When the wind carried away the heavy, stale air of this city and the sun lifted my spirits, I decided to buy some shoes. Soccer shoes, to be sure. I needed them for today, for our formidable loss against a South-African team (0:6). Yaxiu market was the perfect place to buy them. Hundreds of little stalls packed with bags, clothing, shoes, and pretty much everything else that can be copied and worn. My shoes started at 600 yuan, I managed to haggle them down to 200. Still 100 too much, I was told later. Well, it was my first time at Yaxiu. So here we are, perfect Nike fake shoes. They do feel strange, but then, I merely spent 20 Euros.
Does a market like Yashuo hurt Nike? I think not. First, it is difficult to find original Nike shoes in ordinary stores. And then, if there are originals being sold, relatively few people could afford them. So, in the first place, fake Nike shoes target a market, that the company itself would not cater to anyways. But most importantly, fake Nike shoes actually secure Nike’s success in China in the future. For, the copy-culture in Beijing and elsewhere prepares the ’selling-ground’ for Nike by educating people its brand, its style, its design. At the moment the company does not yet benefit from this education. But in the long-term, it will. As mentioned earlier, a newly emerging middle-class can increasingly afford to spend more on ‘quality’-shoes. And quality is guaranteed by the original. Nike will in the future find a market ripe with people craving not just for shoes, not just for shoes with Nike on them, but shoes with Nike in them, original Nike products.
To understand why people turn to original products, despite their high prices, Thorstein Veblen’s work on conspicious consumption (Geltungskonsum) is informative. Veblen describes consumer society. The society in which everything can be bought, everything is a commodity, among other things, because it can be translated in a universal unit of measure and exchange–money. In this society the traditional lines among classes blur (Bourgeosie vs. Proletariat) and new lines of class- differentiation are being sought. Ultimately, these lines become defined by way of coupling consumption with representation.
“The basis on which good repute in any highly organised industrial community ultimately rests is pecuniary strength; and the means of showing pecuniary strength, and so of gaining or retaining a good name, are leisure and a conspicuous consumption of goods.” (Veblen 1902)

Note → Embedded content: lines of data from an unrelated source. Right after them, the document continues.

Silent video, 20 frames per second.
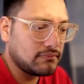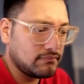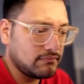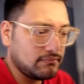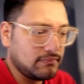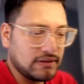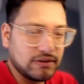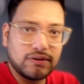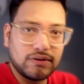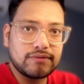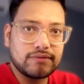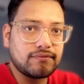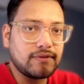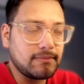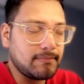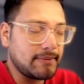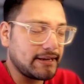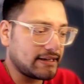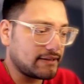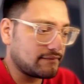It will
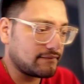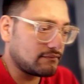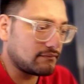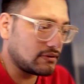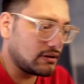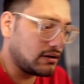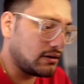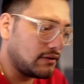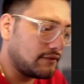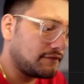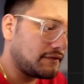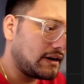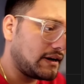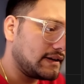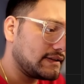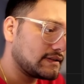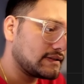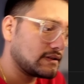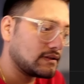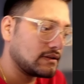make it
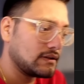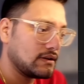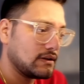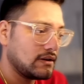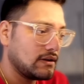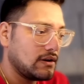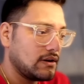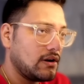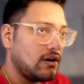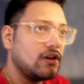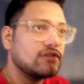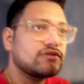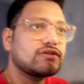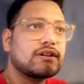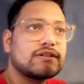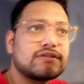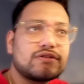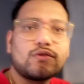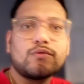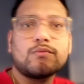fast. Also
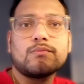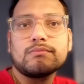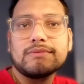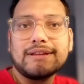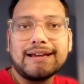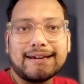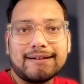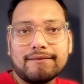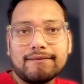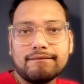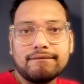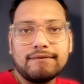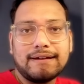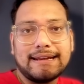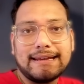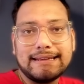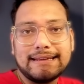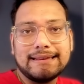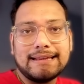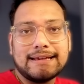consume like
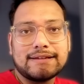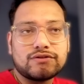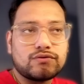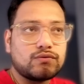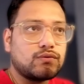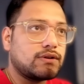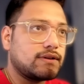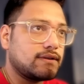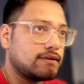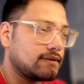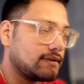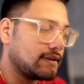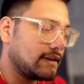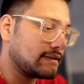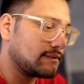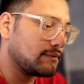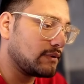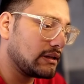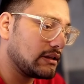very less tokens as well.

The consumption that is not directed toward a useful purpose other than that of that satisfying one’s (representative) status is conspicious. Conspicious consumption takes place, when people in China buy expensive French wine, eventhough their taste buds are not conditioned to actually distinguish good wine from bad wine (as we taste and judge wine, at least). Good wine is French and super-expensive–that’s the criteria. Air-conditioning is another example. Although it is obviously detrimental to the human-body to be freezing all the time, a really really cold appartment (with lots of air-cons and a high electricity bill) bespeaks of wealthiness, of the capacity to constantly ‘be cool’, as it were. There are many more cases of conspicious consumption in everyday-life in any modern society. But here in China, their contradictions become most apparent. In order to understand the changes in Chinese society today, consumption theory is important, probably more than any political theory.
I am indebted to Michael Ulfstjerne for bringing these themes to my attention.